Gartner releases its 2017 Magic Quadrant for BI and analytics platforms
February of 2017 marked the release of a year-long expected report, the Magic Quadrant for Business Intelligence and Analytics Platforms published by Gartner.
In 2016, Gartner redesigned the Magic Quadrant for BI and analytics platforms to reflect a new, more modern, user-centric business perspective, compared to the older IT-defined enterprises. Now, in 2017, there is evidence“that the BI and analytics platform market’s multiyear transition to modern agile business-led analytics is now mainstream.”
“Reduced feature differentiation among a crowded market of players, buyer requirements for larger enterprise deployments, and the emergence pricing pressure are evidence of the maturity of the current market.”
The Gartner team underlines the importance of the Magic Quadrant as it focuses on products that meet the criteria of a modern BI and analytics platform, which are driving the majority of net new mainstream purchases in the market today.
Just like last year, the leaders in Gartner’s Magic Quadrant are Microsoft, Qlik and Tableau. The quadrant ranks the BI and analytics platforms based on their ability to execute – as is measured on the vertical, Y axis, correlated with their completeness of vision – as shown on the horizontal, X axis, among other measurement variables.
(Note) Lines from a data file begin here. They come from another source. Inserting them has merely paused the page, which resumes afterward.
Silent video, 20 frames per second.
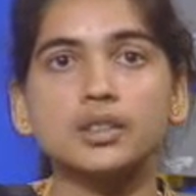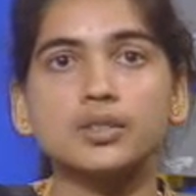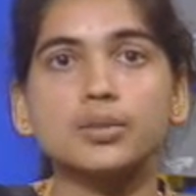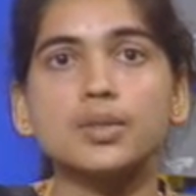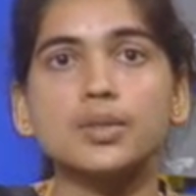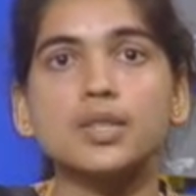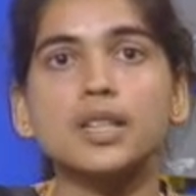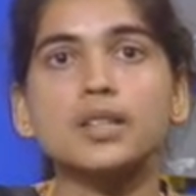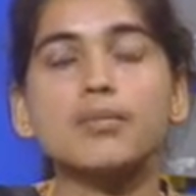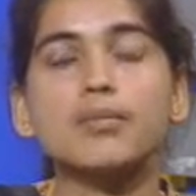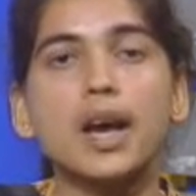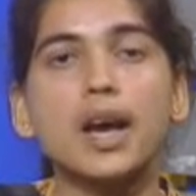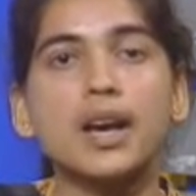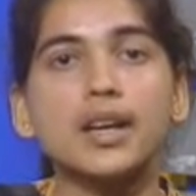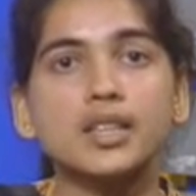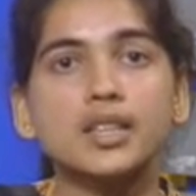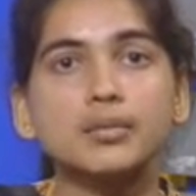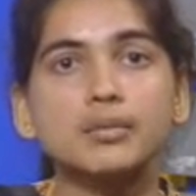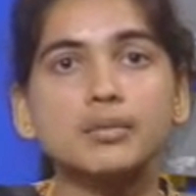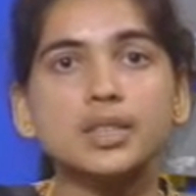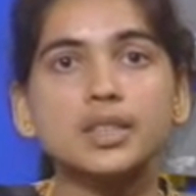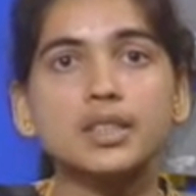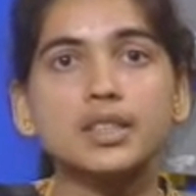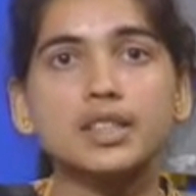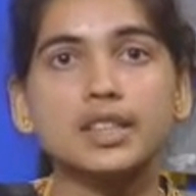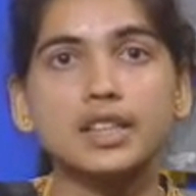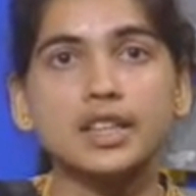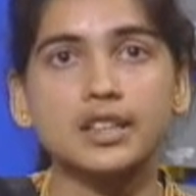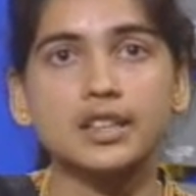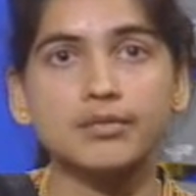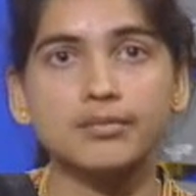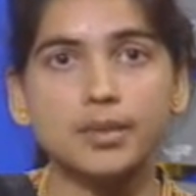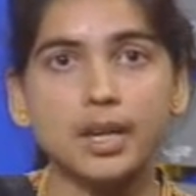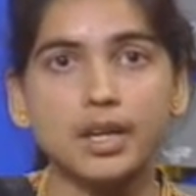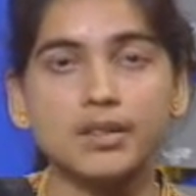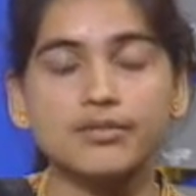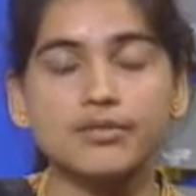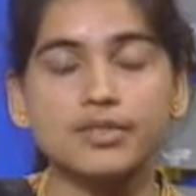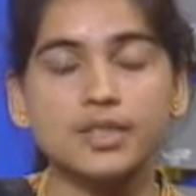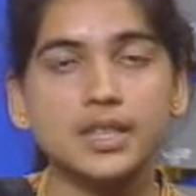Those are biochemical and
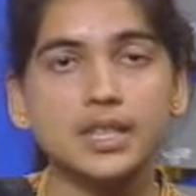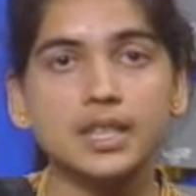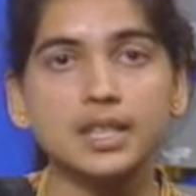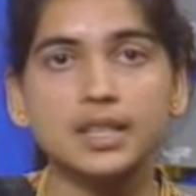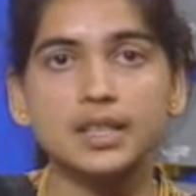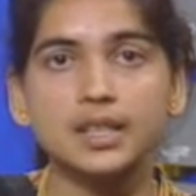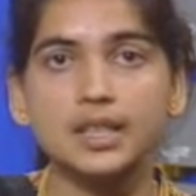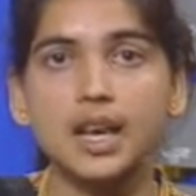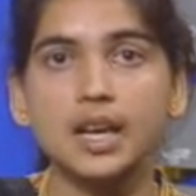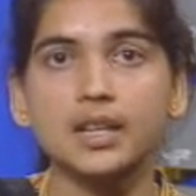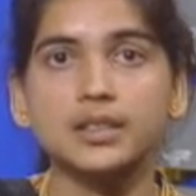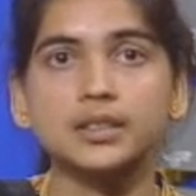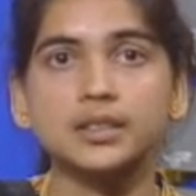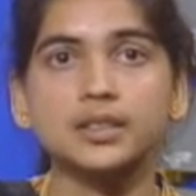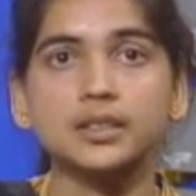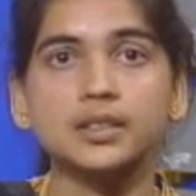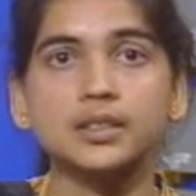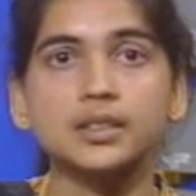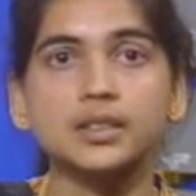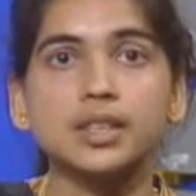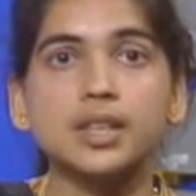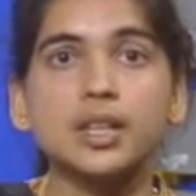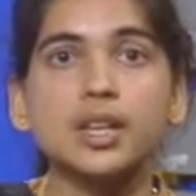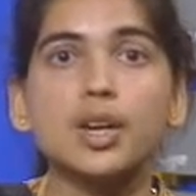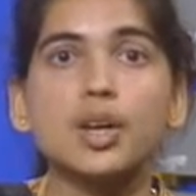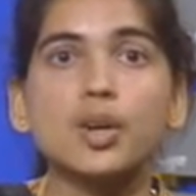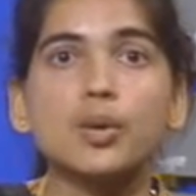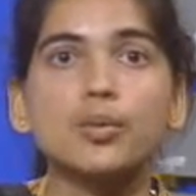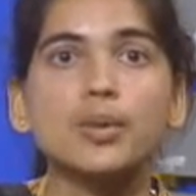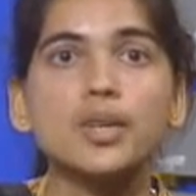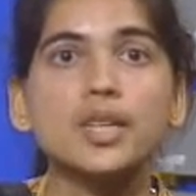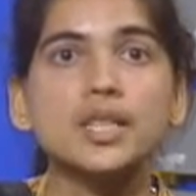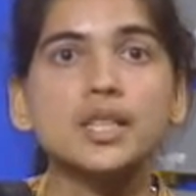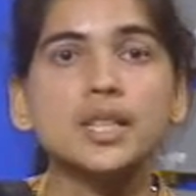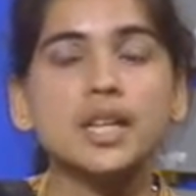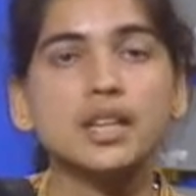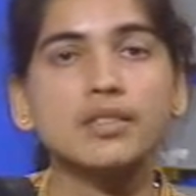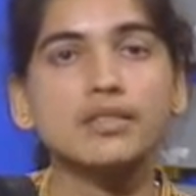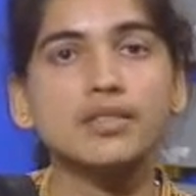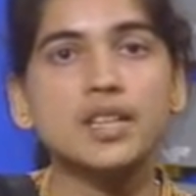physical reactions which
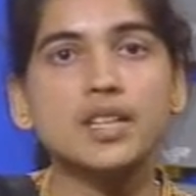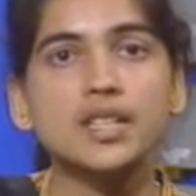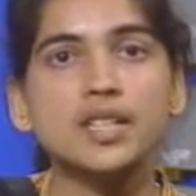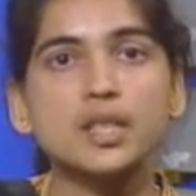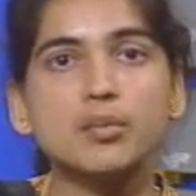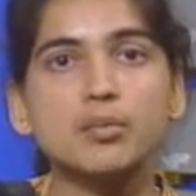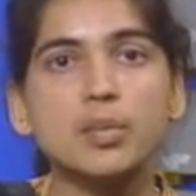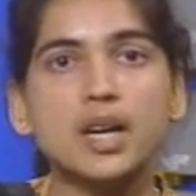converts the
Magic Quadrant ranking indicators
Gartner uses a series of ranking variables which are called “use cases”. Analytics vendors, such as the above mentioned ones, are assessed for their support of five main use cases:
- Agile Centralized BI Provisioning
Supports an agile IT-enabled workflow, from data to centrally delivered and managed analytic content, using the self-contained data management capabilities of the platform.
- Decentralized Analytics
Supports a workflow from data to self-service analytics. Includes analytics for individual business units and users.
- Governed Data Discovery
Supports a workflow from data to self-service analytics to SOR, IT-managed content with governance, reusability and promotability of user-generated content to certified SOR data and analytics content.
- OEM or Embedded BI
Supports a workflow from data to embedded BI content in a process or application.
- Extranet Deployment
Supports a workflow similar to agile centralized BI provisioning for the external customer or, in the public sector, citizen access to analytic content.
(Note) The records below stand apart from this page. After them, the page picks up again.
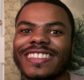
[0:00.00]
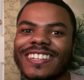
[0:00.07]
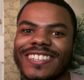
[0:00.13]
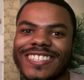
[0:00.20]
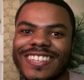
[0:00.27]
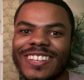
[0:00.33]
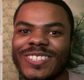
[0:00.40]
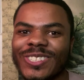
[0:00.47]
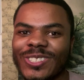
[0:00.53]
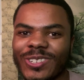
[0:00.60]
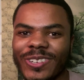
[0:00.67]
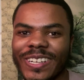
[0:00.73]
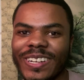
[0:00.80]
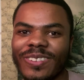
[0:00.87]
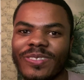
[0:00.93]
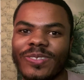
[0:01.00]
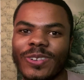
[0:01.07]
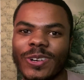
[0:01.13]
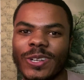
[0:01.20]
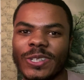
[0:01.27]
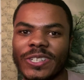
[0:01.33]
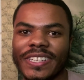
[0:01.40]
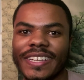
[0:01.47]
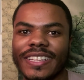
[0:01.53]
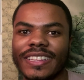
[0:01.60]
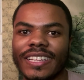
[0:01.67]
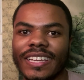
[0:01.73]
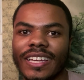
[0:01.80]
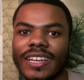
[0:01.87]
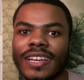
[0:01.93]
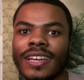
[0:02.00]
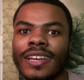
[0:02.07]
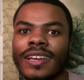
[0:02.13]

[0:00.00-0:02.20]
their sunscreen, unfortunately,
Finally, the Gartner report isolated the BI and analytics platforms trends for the near future. According to them, by 2020:
– “smart, governed, Hadoop/Spark-, search- and visual-based data discovery capabilities” will merge into a single group of next-generation data discovery capabilities as components of modern BI and analytics platforms;
– 90% of modern BI platforms will have a natural-language generation and artificial intelligence feature;
– 50% of analytic queries will be generated using search, natural-language processing or voice, or will be auto-generated;
– the number of citizen data scientists will grow five times faster than the number of data scientists.
What is more, by 2021, “the number of users of modern BI and analytics platforms that are differentiated by smart data discovery capabilities will grow at twice the rate of those that are not, and will deliver twice the business value.”